I noticed form my own experience and experience of others that once we enter an active process of transformation, mind and body dichotomy becomes very apparent. Especially in the beginning, when internal unsettlement leads to change, the body is the first place we look for grounding. I must admit that for me bodily awareness is something that started to exist only very recently. I can vividly remember when I came back from my first 10-days mediation retreat, I got a sense of my whole body. Before that I had partial awareness to the point that I wouldn’t bother to dry my back after the shower. I didn’t feel that it was wet. There was not much positivity around my body when I was growing up. So, I kind of pushed it to the side until the moment when I felt close to total disconnection. I don’t mean ceasing to function physically, I never experienced anything of that kind, but I definitely didn’t take my bodily experiences into account in my everyday.

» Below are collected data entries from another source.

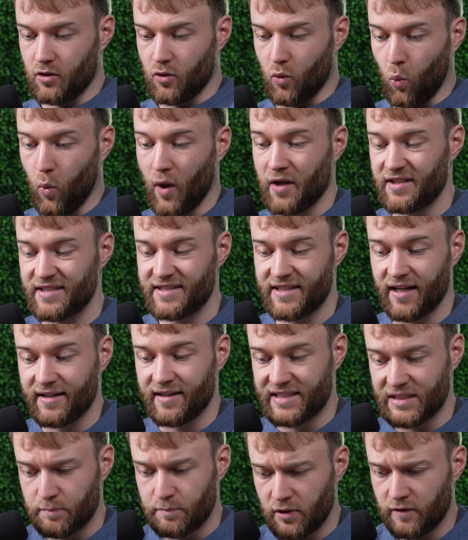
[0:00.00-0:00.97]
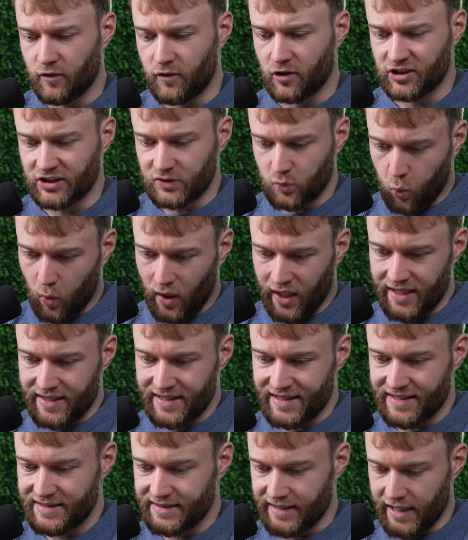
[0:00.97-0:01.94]
when to start simple versus when
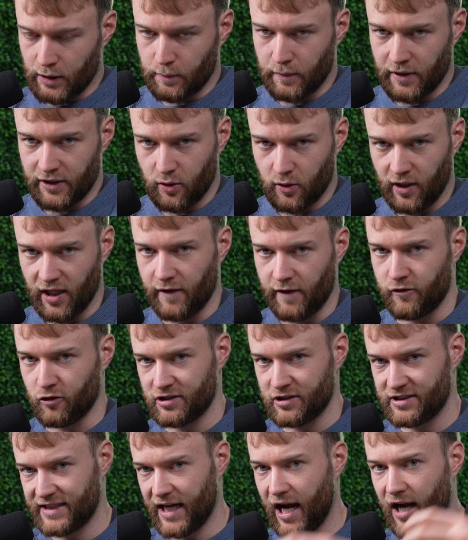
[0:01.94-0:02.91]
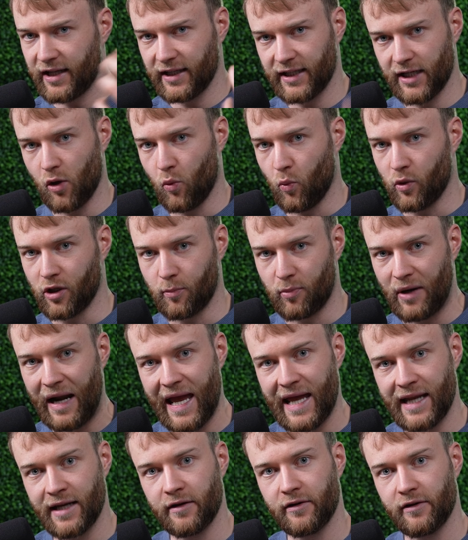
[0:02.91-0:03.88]
to segment. Okay, if you're starting out with a
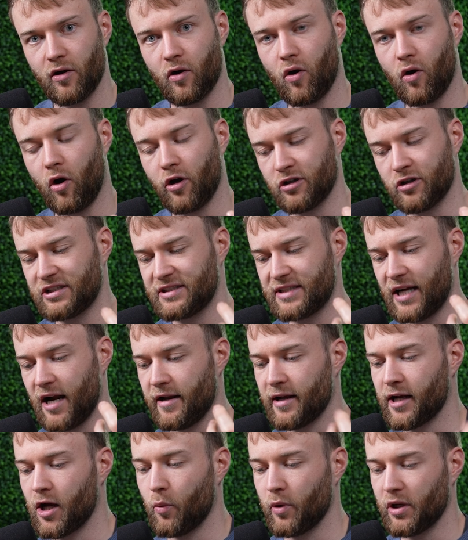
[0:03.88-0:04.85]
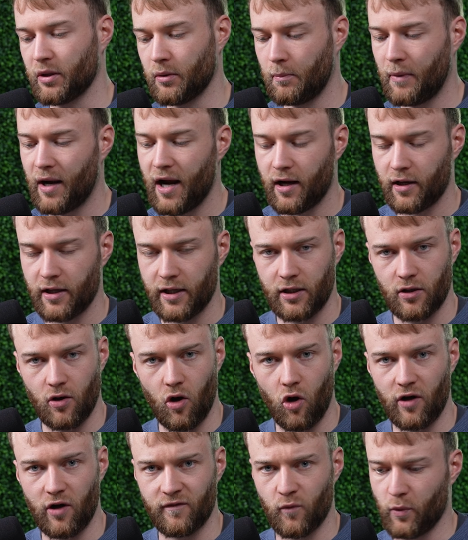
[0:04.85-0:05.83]
brand or you're starting out with email marketing
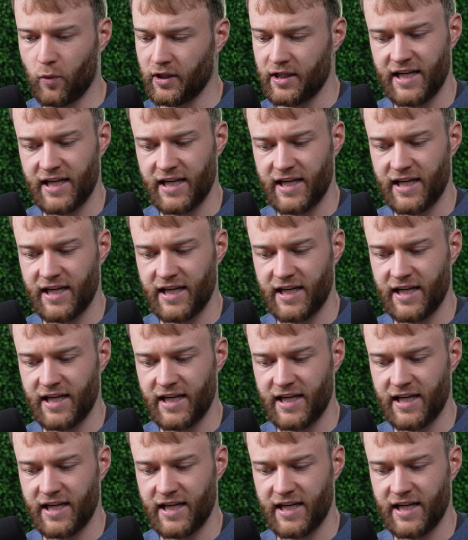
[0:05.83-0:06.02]
or even with an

Looking back at the time when I wasn’t friends with my body, I have to say it wasn’t all that bad. Ignoring the signals my body was sending allowed me to push stronger towards my aspirations. I didn’t care about being tired I was just moving towards the direction this movement was taking me. It was great. Honestly speaking, I was rejecting thinking of it as something positive for a while. Once I started to notice my body, I thought it should take the main stage. I wanted to give it attention, calm myself down, be more in my body and not in my head. It also makes sense, I felt that becoming more in touch with my body will solve my unsettlement. And in some sense it was true, but not in the way I was expecting it. Finding grounding in the body is not a remedy on its own. Neither is going meta or going completely rational. None of these are relevant without the understanding of the greater goal that we have for ourselves. This goal can be anything, it can even be fully situated in the body or in the mind. The distinction between the two feels arbitrary if we look at it through the lens of intrinsic drive. It is a handy distinction to have especially when making a step from little body/mind to more body/mind. Learning to first notice, recognise bodily reactions, then align them with what is happening around and follow up with the question what do I have to do with what I feel at the moment. These steps allow to use body as signalling system to notice, but it can’t really tell you what to do. Without the complex processing that happens in our brain, sensations that are experiences in the body are empty of meaning. But without those sensations there is no connection with the world outside, thus, no thinking is possible. Even when in certain circumstances people are trapped in their bodies without an ability to sense, but thinking processes are preserved, thoughts are formed out of prior memories and experiences.
I feel that something I call embodied rationality can be a way to go. Body is a remarkable signalling, sensing and self-regulating entity which supports and enables thinking to occur. It is not about having a preference one over another, but about seeing them as one. We should forget that the body sometimes is driven by a very different set of motivations. Its main goal is to keep us safe and not take too many risks. But taking risks and exploring boundaries is what contributes to the feeling of aliveness. So even if the body sends a signal of doubt or excitement it is not always necessary to respond to it. We need to listen to it, acknowledge the reaction, look around, evaluate the situation and then act accordingly. There is a lot of wisdom within us, and it is coming from the unity between the body and the mind and not their separateness.